The safety of students attending Prince William County Public Schools (PWCS) was discussed at length on Monday night.
A Community Conversation about School Safety was held at Colgan High School in Manassas.
Kristina Schnack Kotlus from PwcMoms.com served as the moderator.
The appropriate actions students and adults should take if someone makes a threat was one topic nine Prince William County officials and professionals discussed.
Police Chief Barry Barnard encouraged members of the audience to report threats, even if they aren’t sure if the threats are legitimate.

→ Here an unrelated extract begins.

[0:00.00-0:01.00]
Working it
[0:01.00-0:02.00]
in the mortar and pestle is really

“We need people to talk to us, and tell us things,” Barnard said. “And my counsel to anybody is don’t evaluate the information. That’s our job.”

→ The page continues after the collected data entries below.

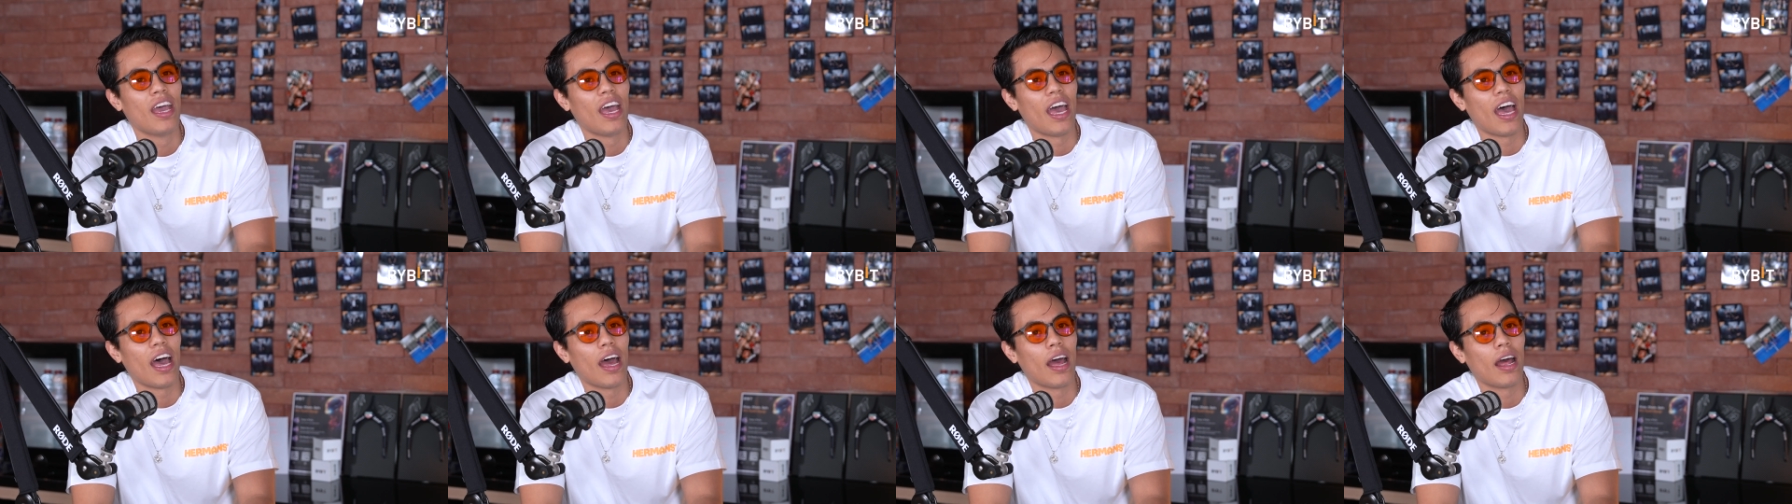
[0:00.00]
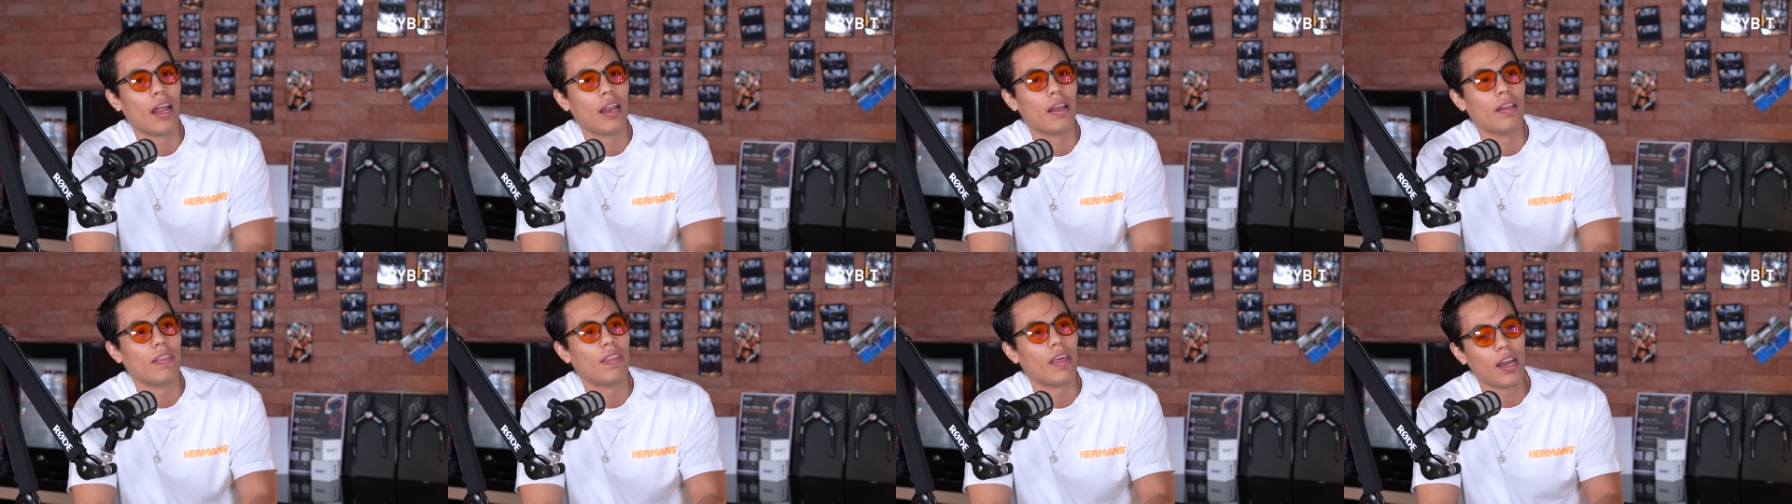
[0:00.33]

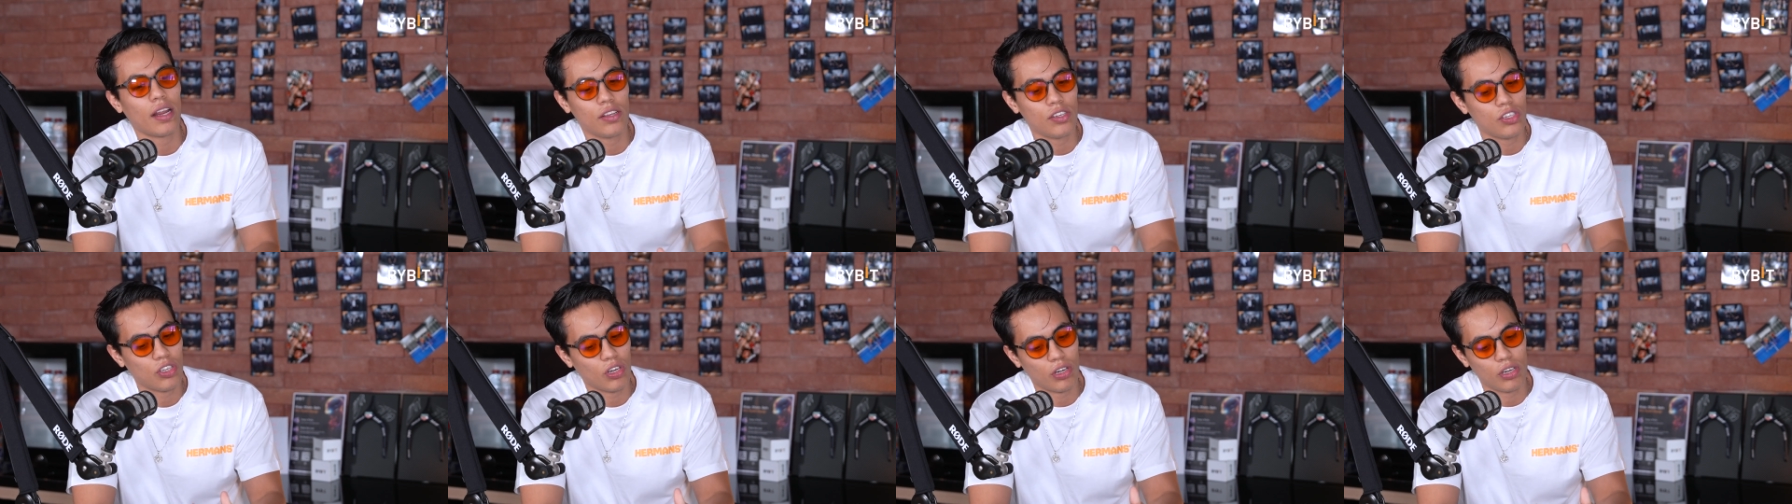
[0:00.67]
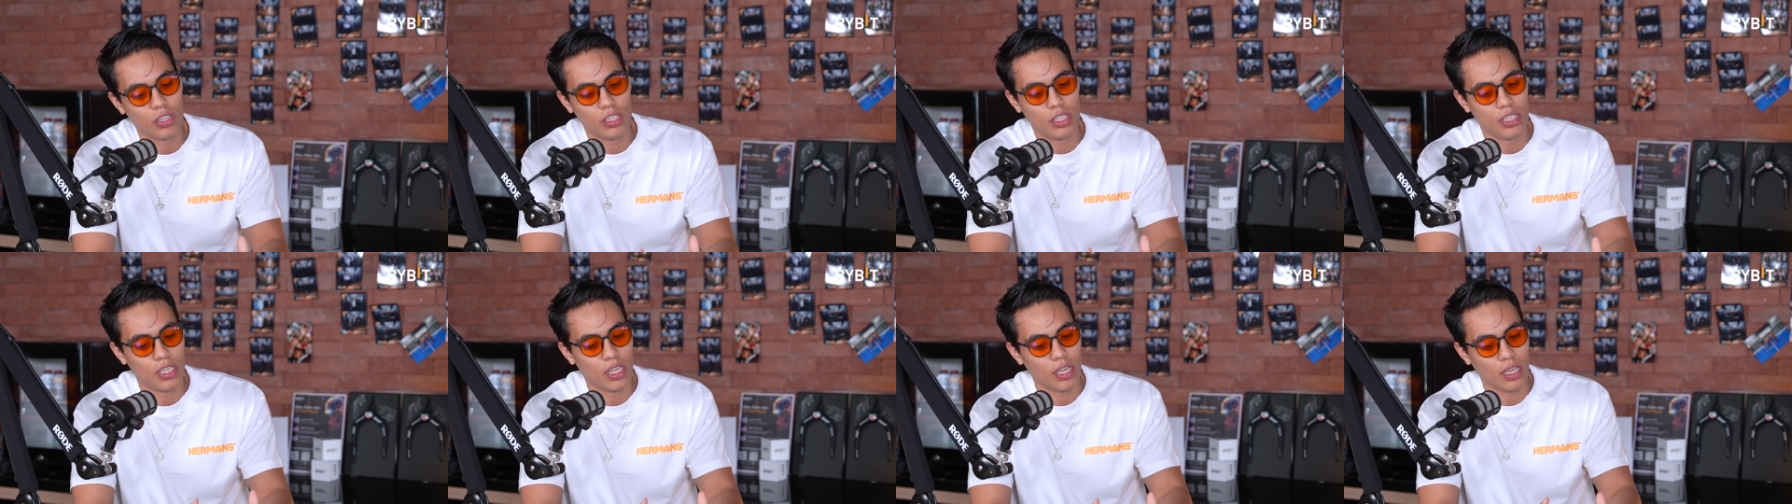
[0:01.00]
And then I
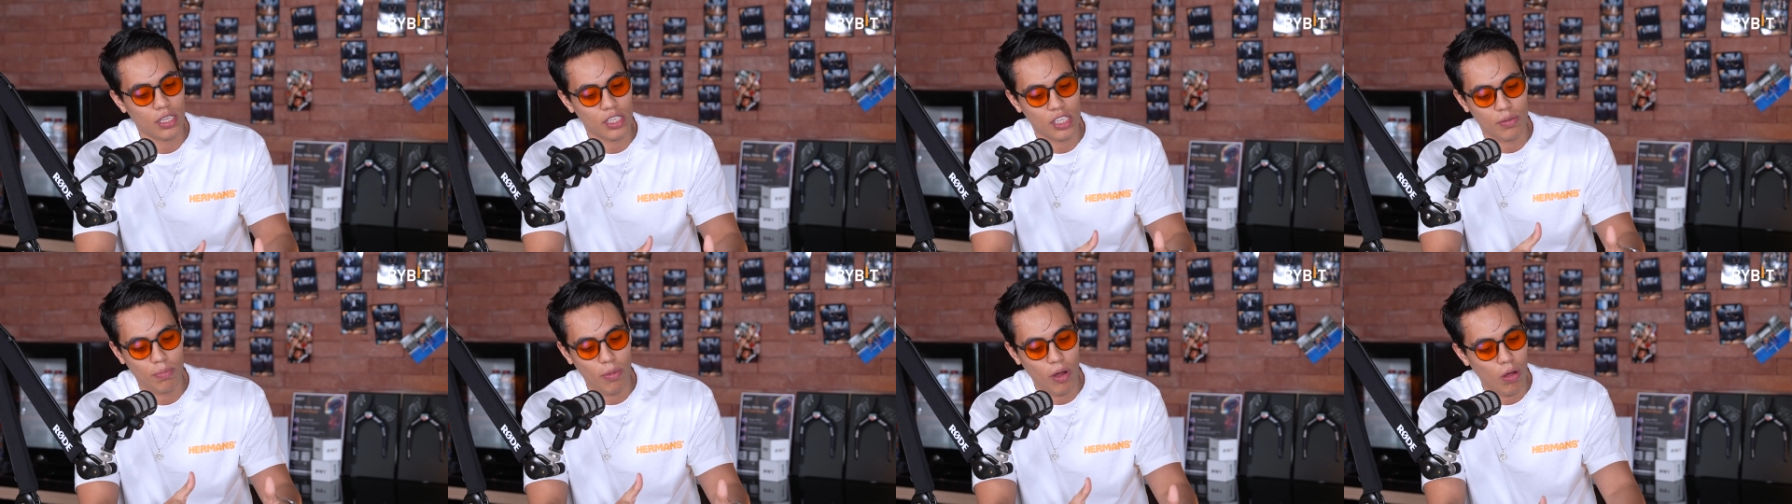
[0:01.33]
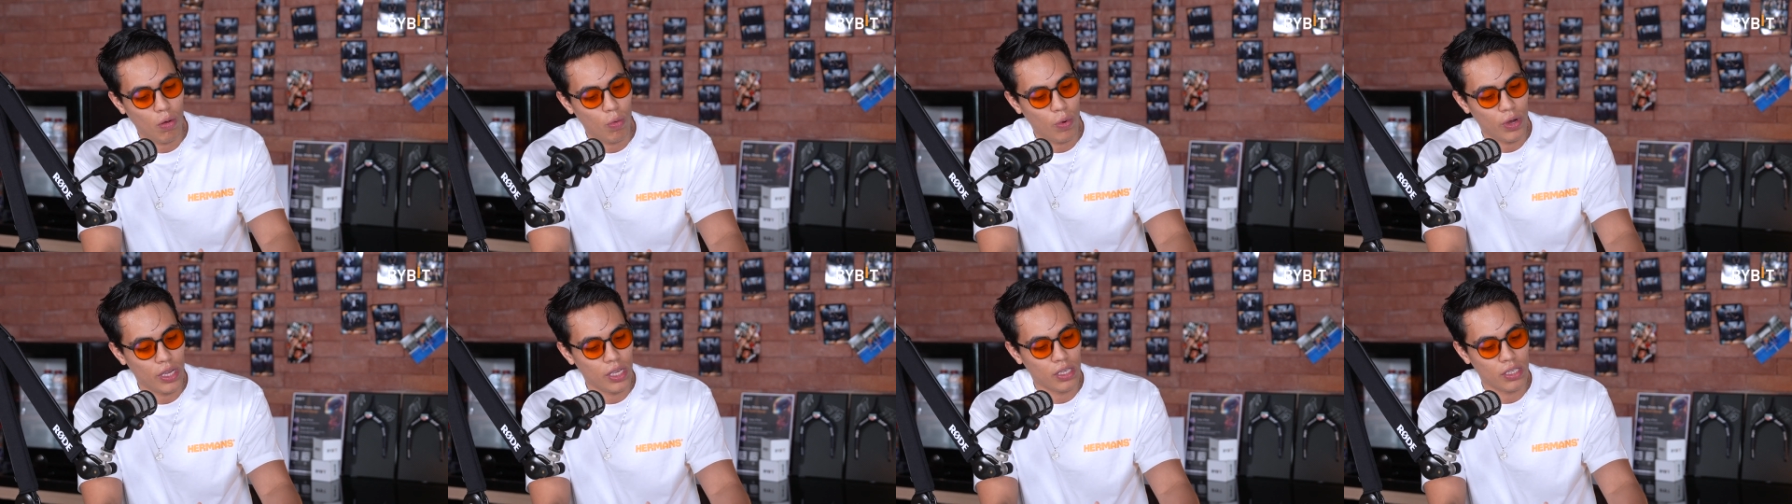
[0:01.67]
started seeing
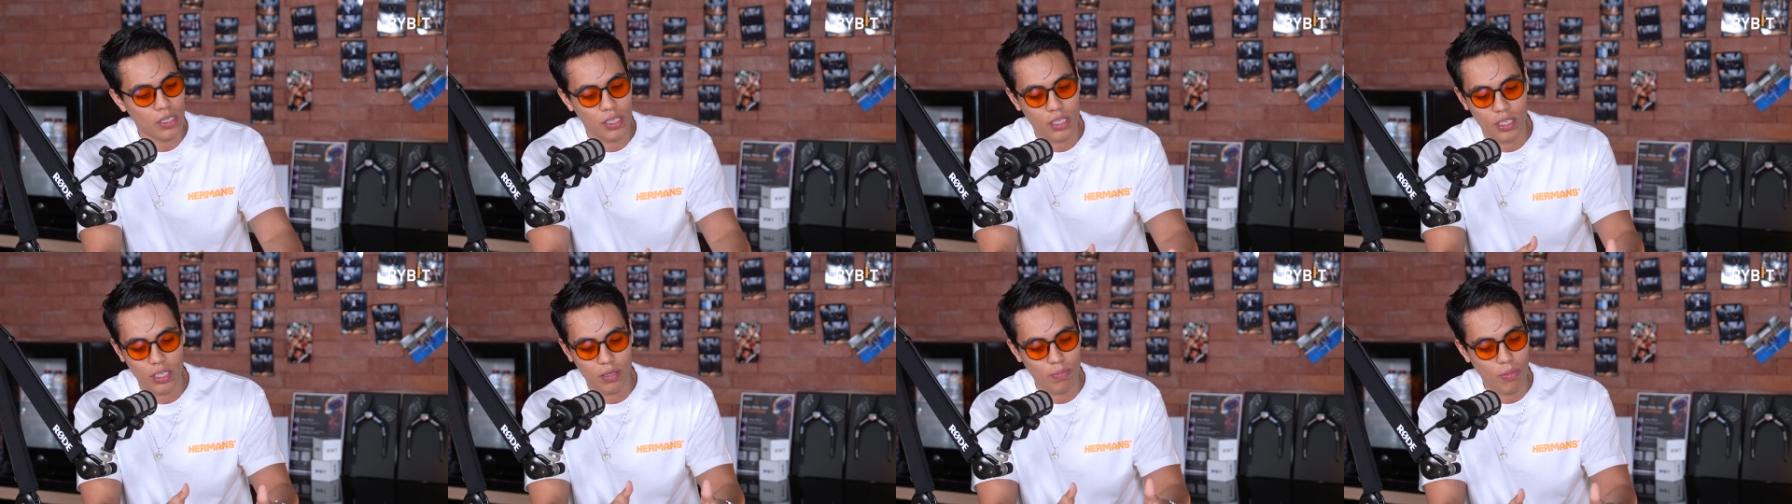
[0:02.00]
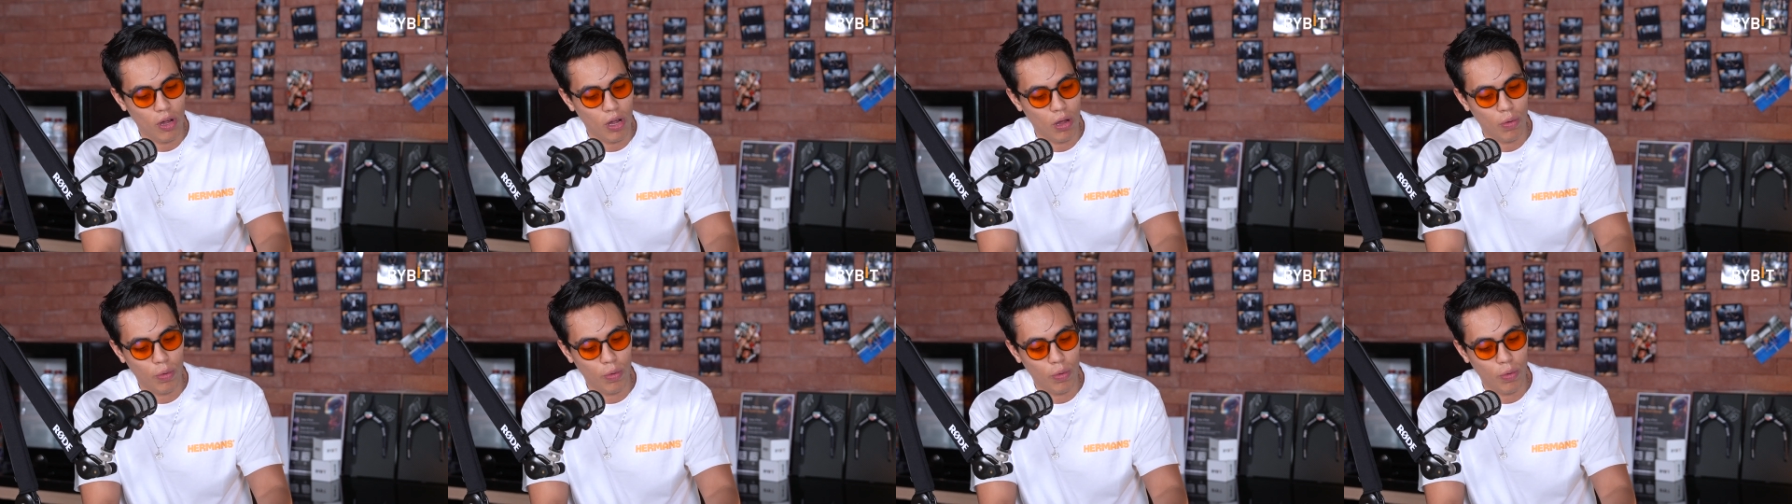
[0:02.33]
small wins,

Barnard reminded attendees that they can call 911 or PWCS’ anonymous Tip Line at (703) 791-2821.
Scott Miller, a therapist at Psychological and Life Skills Associates in Woodbridge, echoed Barnard’s remarks and said that all threats should be taken seriously.
“Report those threats, let law enforcement do their job. If your kid is telling you he’s going to kill someone, let them talk to a mental health professional,” Miller said. “And don’t try to tease out or decide whether it’s serious or not on your own. Engage the people that are trained and experienced to handle these kinds of situations.”
According to Barnard, 47 threats have been made in Prince William County since February 14, when a mass shooting took place at Marjory Stoneman Douglas High School in Parkland, Florida.
From those 47 incidents, only a handful of people were charged. School action was taken on some perpetrators.
Officials, Barnard said, also have an option to lead children and their families to counseling and other services.
“So, we’re not rushing to charge people just to charge people. We’re in the risk management business in some sense, and that includes counseling,” Barnard said. “Police people, law enforcement people we understand the value of counselors and of mental health, and of social services and human services. We get that. We support that 100 percent.”